Geometric methods based on Reeds–Shepp (RS) curves offer a practical approach for the parking path planning of unmanned mining truck, but discontinuous curvature can cause tire wear and road damage. To address this issue in mine scenario, a continuous curvature parking path planning method based on transition curve and model predictive control (MPC) is proposed for mine scenarios. Initially, according to the shovel position information issued by the cloud dispatching platform, a reference line is planned using RS curves.

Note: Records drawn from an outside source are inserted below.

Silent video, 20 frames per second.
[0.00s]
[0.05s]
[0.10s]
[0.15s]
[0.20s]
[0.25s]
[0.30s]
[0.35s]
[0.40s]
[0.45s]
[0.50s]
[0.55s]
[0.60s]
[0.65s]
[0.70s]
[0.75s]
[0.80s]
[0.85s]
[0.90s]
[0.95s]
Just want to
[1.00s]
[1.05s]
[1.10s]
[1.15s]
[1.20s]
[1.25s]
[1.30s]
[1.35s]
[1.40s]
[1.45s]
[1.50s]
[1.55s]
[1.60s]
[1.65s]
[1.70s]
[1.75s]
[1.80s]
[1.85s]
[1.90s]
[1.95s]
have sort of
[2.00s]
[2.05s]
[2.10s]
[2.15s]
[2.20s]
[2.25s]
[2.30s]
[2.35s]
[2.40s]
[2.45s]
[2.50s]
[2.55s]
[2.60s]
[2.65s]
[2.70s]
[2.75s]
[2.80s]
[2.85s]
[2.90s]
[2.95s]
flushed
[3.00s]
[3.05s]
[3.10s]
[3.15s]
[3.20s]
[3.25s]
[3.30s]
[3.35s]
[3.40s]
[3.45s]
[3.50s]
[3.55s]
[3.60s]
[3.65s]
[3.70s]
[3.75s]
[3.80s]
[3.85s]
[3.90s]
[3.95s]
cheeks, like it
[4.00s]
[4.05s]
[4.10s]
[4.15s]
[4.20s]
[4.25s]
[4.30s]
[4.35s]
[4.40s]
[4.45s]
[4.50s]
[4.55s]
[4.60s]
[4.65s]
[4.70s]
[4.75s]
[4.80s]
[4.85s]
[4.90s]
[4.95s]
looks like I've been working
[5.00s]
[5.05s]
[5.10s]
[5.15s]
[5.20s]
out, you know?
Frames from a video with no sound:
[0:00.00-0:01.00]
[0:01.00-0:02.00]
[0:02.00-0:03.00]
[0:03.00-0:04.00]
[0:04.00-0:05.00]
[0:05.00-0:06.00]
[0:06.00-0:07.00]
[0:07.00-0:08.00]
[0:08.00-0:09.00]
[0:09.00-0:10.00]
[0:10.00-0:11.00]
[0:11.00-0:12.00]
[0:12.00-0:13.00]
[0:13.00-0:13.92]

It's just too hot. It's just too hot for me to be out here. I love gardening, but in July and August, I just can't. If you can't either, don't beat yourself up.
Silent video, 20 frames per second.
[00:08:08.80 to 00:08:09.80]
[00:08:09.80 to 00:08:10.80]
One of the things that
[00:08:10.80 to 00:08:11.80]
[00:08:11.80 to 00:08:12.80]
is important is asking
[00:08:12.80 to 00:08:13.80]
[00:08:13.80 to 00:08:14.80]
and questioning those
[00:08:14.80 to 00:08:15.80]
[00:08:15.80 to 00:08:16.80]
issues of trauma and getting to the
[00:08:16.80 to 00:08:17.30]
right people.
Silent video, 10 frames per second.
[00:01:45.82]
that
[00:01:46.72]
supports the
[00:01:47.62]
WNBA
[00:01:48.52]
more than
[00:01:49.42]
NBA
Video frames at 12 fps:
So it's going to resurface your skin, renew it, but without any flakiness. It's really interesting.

In order to mitigate the wear and tear of the tires and the damage to unstructured roads due to the in situ steering caused by the sudden change of the curvature, a transition curve consisting of clothoid–arc–clothoid that satisfies the kinematics of continuous vehicle steering is designed on the basis of RS curves to achieve the continuity of road curvature, which will contribute to the economy of tire and handling performance. The calculation of Fresnel integral involved by clothoid is simplified by using Chebyshev polynomial fitting method. Moreover, MPC is employed to re-plan an obstacle-avoidance path based on the reference line by designing a rational cost function. Finally, a simulation test platform is built considering the typical parking scenarios for unmanned mining trucks. The simulation results verify the effectiveness of the planning algorithm proposed in this article, and it shows the potential to reduce maintenance costs and improve mining efficiency.